Ruth no entendía que él diera su opinión sobre algo que no era de su incumbencia. Pero no quería ponerse a discutir, estando su tía en ese estado.

Luego se dio cuenta de que quizá estaba siendo injusta con él. Aparentemente, solo estaba tratando de ayudarlos y no le había dado ningún motivo para sospechar de él.

Al menos por el momento.

En cualquier caso, se colocó al otro lado de su tía y ayudó a conducirla hasta el pequeño estudio, donde iba a dormir.

–No te preocupes –dijo Shirley, haciéndole un gesto para que la soltara–, Tucker puede ayudarme él solo. Tú ve haciendo la cama. Con lo lenta que voy, seguro que has terminado para cuando lleguemos.

«¡Lo que me faltaba!», pensó Ruth. Desplazada en su propia casa. Pero cuando miró a Tucker a los ojos, no vio ninguna expresión de triunfo en ellos. Solo había preocupación.

Después de meter a la tía Shirley en la cama, Ruth salió al vestíbulo, dispuesta a recuperar el control de la situación.

–Gracias por tu ayuda –le dijo a Tucker–. Ahora, ve a dormir arriba. Yo me quedaré en el sofá del salón y así podré oír a la tía si necesita algo.
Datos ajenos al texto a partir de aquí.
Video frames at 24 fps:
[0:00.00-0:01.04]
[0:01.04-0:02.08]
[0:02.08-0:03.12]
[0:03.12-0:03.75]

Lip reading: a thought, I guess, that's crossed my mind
Tucker la agarró cuando ella se dio la vuelta para marcharse. Ruth no pudo evitar acordarse de cómo habían estado bailando hacía pocos momentos.

–Será mejor que vayas tú arriba, por si te necesitan los niños –aseguró Tucker, mirándola fijamente a los ojos de un modo, que aunque la hubiera soltado, ella no habría podido apartarse de él–. No conocen la casa y si se despiertan en mitad de la noche pueden asustarse.
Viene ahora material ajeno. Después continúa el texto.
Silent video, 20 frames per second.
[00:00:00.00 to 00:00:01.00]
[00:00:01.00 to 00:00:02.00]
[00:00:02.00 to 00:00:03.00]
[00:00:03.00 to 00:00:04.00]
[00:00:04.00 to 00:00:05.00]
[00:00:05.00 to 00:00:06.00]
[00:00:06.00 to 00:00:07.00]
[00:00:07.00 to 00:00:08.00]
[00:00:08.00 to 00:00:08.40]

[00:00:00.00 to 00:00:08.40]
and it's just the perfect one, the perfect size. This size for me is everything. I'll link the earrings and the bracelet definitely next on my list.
Ruth tuvo que reconocer que él estaba en lo cierto. Pero, ¿quién cuidaría entonces de la tía Shirley?

–Está bien. Entonces despertaré a Boris y le diré que baje para cuidar de la tía Shirley.
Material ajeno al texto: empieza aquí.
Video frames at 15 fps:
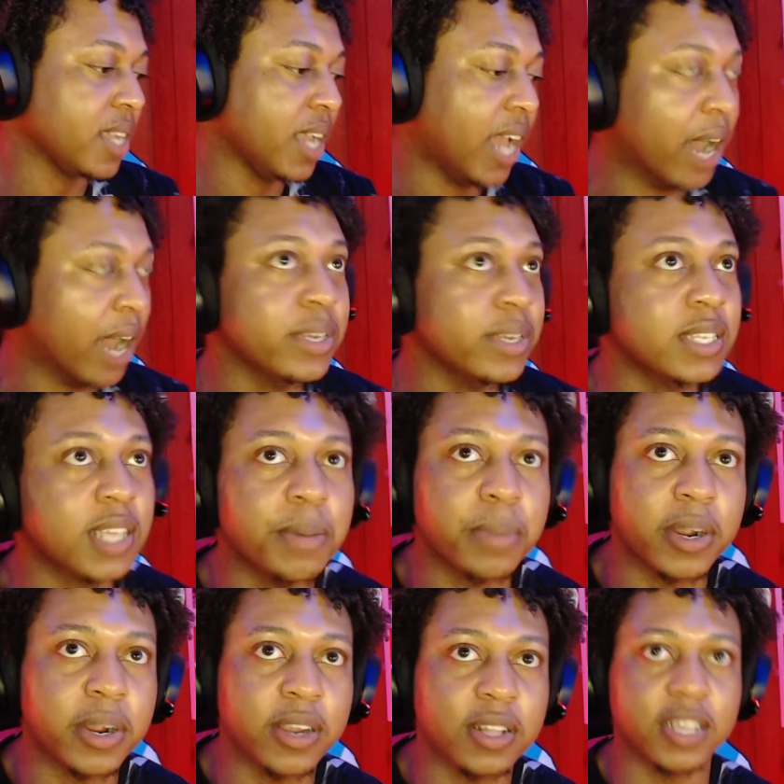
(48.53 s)
I was up
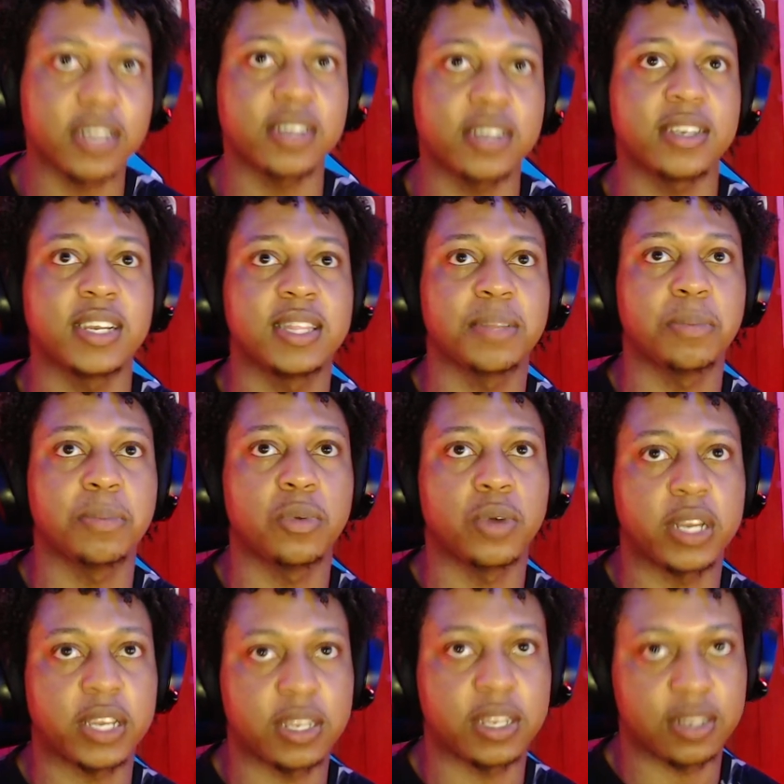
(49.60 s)
earlier in the
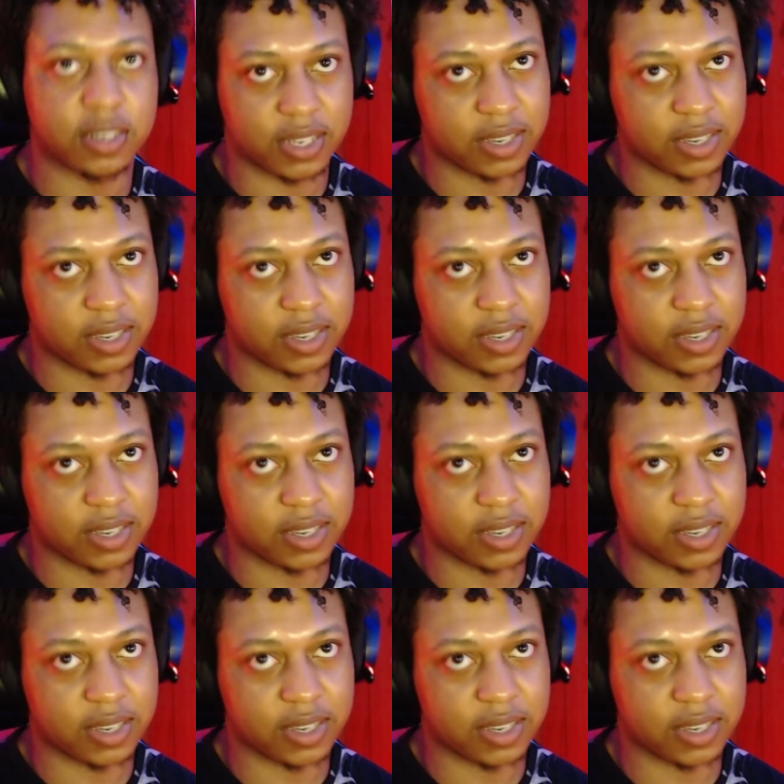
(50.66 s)
morning.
–No hace falta –aseguró Tucker–. Yo dormiré en el salón.

–Hazle caso –aconsejó la tía Shirley desde su cama–. Además, los fuertes brazos del primo Tucker podrán llevarme mejor, si hace falta.

–Es cierto –dijo Tucker, sonriendo.

–Pero…

–Y si no dejas de discutir, tendré que demostrártelo, llevándote en brazos a tu habitación –aventuró, mirándola con los ojos llenos de deseo–. Y no asumiré ninguna responsabilidad de lo que pueda pasar una vez lleguemos allí.